Copy the records word for word, omitting all pictures.
━━━ Data under study
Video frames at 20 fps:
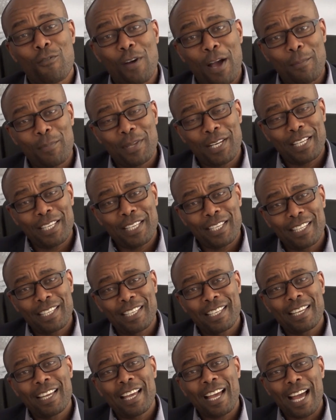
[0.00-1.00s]
family
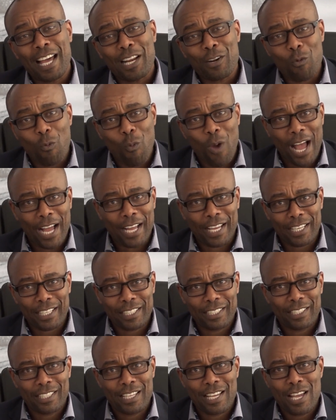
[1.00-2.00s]
and work.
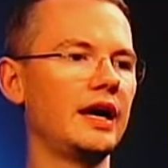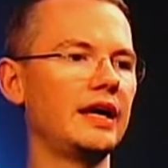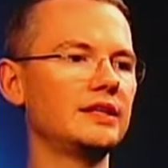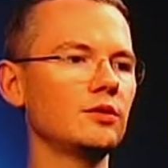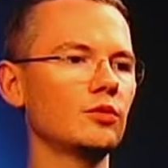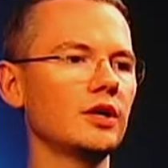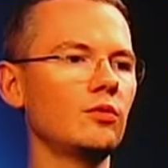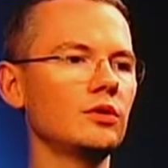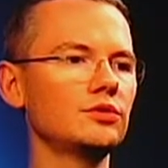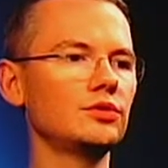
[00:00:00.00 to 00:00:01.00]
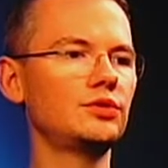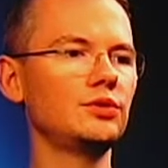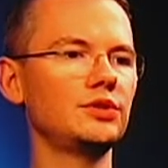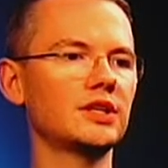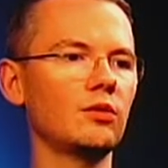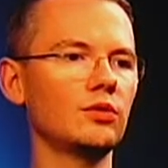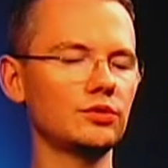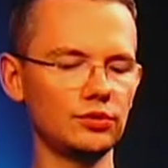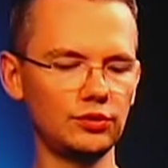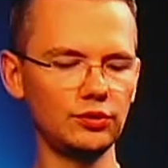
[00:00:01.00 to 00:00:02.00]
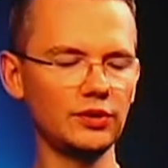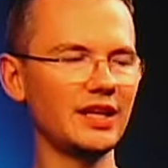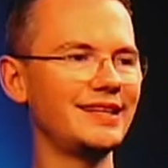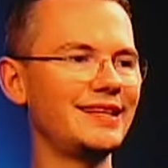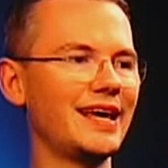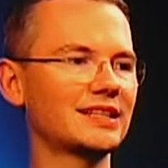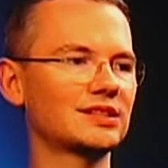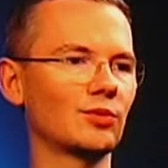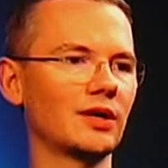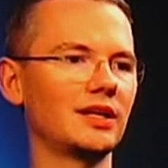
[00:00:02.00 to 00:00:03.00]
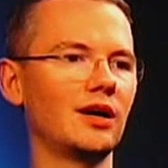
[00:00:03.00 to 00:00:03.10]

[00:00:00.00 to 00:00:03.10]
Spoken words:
And then what I want to do is I want to do the next one.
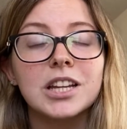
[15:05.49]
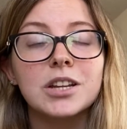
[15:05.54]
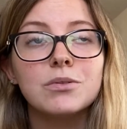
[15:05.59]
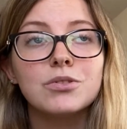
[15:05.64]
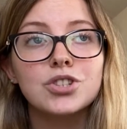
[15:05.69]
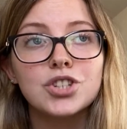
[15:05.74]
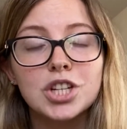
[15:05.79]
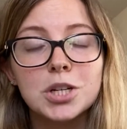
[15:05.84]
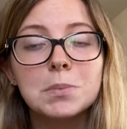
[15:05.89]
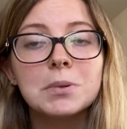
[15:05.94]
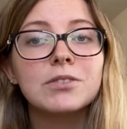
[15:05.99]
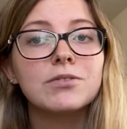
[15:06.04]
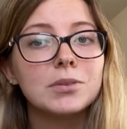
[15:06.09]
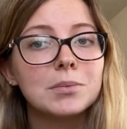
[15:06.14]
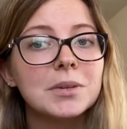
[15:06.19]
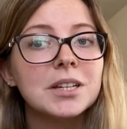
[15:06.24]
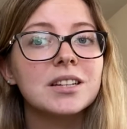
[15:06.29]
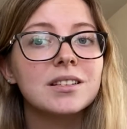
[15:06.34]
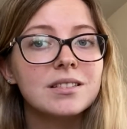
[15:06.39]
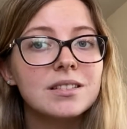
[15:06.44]
It was cheaper for
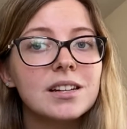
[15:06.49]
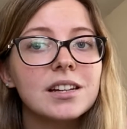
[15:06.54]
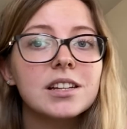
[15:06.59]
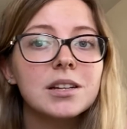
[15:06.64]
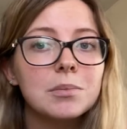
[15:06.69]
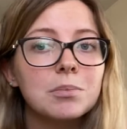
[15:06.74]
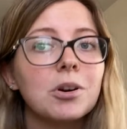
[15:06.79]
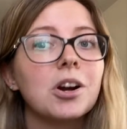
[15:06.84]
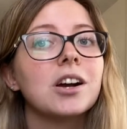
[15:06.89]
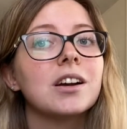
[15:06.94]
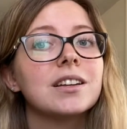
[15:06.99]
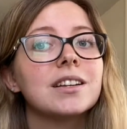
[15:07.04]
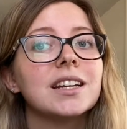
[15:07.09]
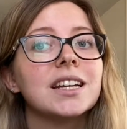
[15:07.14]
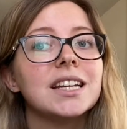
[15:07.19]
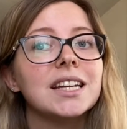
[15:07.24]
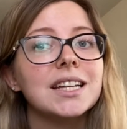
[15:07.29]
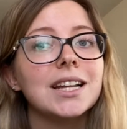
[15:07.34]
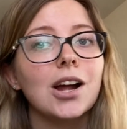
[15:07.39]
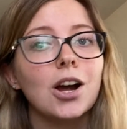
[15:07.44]
me to study abroad
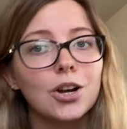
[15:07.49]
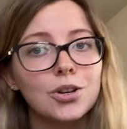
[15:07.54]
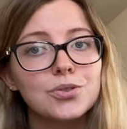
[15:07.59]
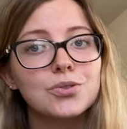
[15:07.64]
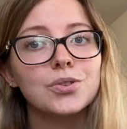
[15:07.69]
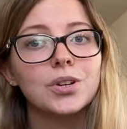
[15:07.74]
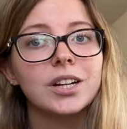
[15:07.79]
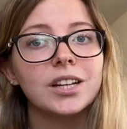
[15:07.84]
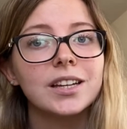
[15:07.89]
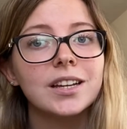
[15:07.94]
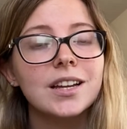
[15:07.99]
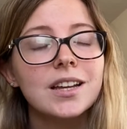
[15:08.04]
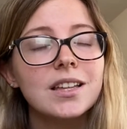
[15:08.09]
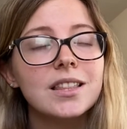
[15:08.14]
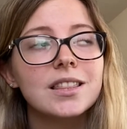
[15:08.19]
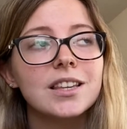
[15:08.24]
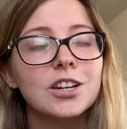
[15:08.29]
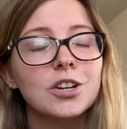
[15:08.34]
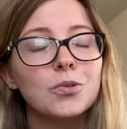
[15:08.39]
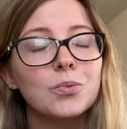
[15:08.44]
in Australia
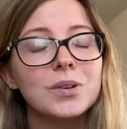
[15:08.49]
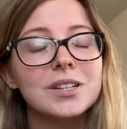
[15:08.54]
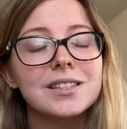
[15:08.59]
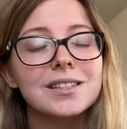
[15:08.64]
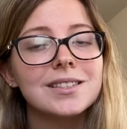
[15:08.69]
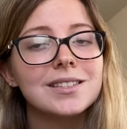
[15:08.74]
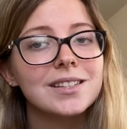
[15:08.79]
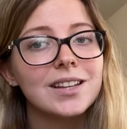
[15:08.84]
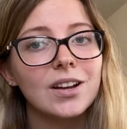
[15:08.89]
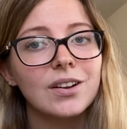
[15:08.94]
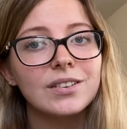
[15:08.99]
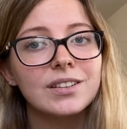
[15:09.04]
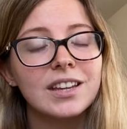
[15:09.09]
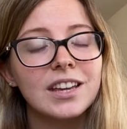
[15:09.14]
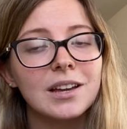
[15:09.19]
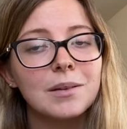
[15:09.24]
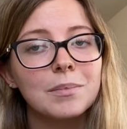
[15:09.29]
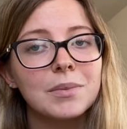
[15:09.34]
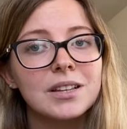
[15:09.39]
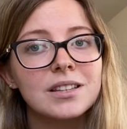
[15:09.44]
than it was to stay on
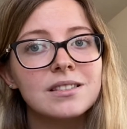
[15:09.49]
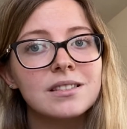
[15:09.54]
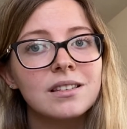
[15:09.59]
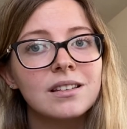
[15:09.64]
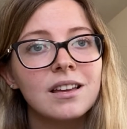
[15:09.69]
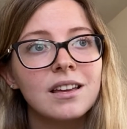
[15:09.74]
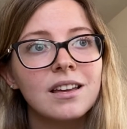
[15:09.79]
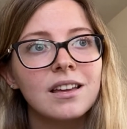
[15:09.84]
campus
━━━━━━
• [Answer]:
Video frames at 20 fps:
[0.00-1.00s]
family
[1.00-2.00s]
and work.
[00:00:00.00 to 00:00:01.00]
[00:00:01.00 to 00:00:02.00]
[00:00:02.00 to 00:00:03.00]
[00:00:03.00 to 00:00:03.10]

[00:00:00.00 to 00:00:03.10]
Spoken words:
And then what I want to do is I want to do the next one.
[15:05.49]
[15:05.54]
[15:05.59]
[15:05.64]
[15:05.69]
[15:05.74]
[15:05.79]
[15:05.84]
[15:05.89]
[15:05.94]
[15:05.99]
[15:06.04]
[15:06.09]
[15:06.14]
[15:06.19]
[15:06.24]
[15:06.29]
[15:06.34]
[15:06.39]
[15:06.44]
It was cheaper for
[15:06.49]
[15:06.54]
[15:06.59]
[15:06.64]
[15:06.69]
[15:06.74]
[15:06.79]
[15:06.84]
[15:06.89]
[15:06.94]
[15:06.99]
[15:07.04]
[15:07.09]
[15:07.14]
[15:07.19]
[15:07.24]
[15:07.29]
[15:07.34]
[15:07.39]
[15:07.44]
me to study abroad
[15:07.49]
[15:07.54]
[15:07.59]
[15:07.64]
[15:07.69]
[15:07.74]
[15:07.79]
[15:07.84]
[15:07.89]
[15:07.94]
[15:07.99]
[15:08.04]
[15:08.09]
[15:08.14]
[15:08.19]
[15:08.24]
[15:08.29]
[15:08.34]
[15:08.39]
[15:08.44]
in Australia
[15:08.49]
[15:08.54]
[15:08.59]
[15:08.64]
[15:08.69]
[15:08.74]
[15:08.79]
[15:08.84]
[15:08.89]
[15:08.94]
[15:08.99]
[15:09.04]
[15:09.09]
[15:09.14]
[15:09.19]
[15:09.24]
[15:09.29]
[15:09.34]
[15:09.39]
[15:09.44]
than it was to stay on
[15:09.49]
[15:09.54]
[15:09.59]
[15:09.64]
[15:09.69]
[15:09.74]
[15:09.79]
[15:09.84]
campus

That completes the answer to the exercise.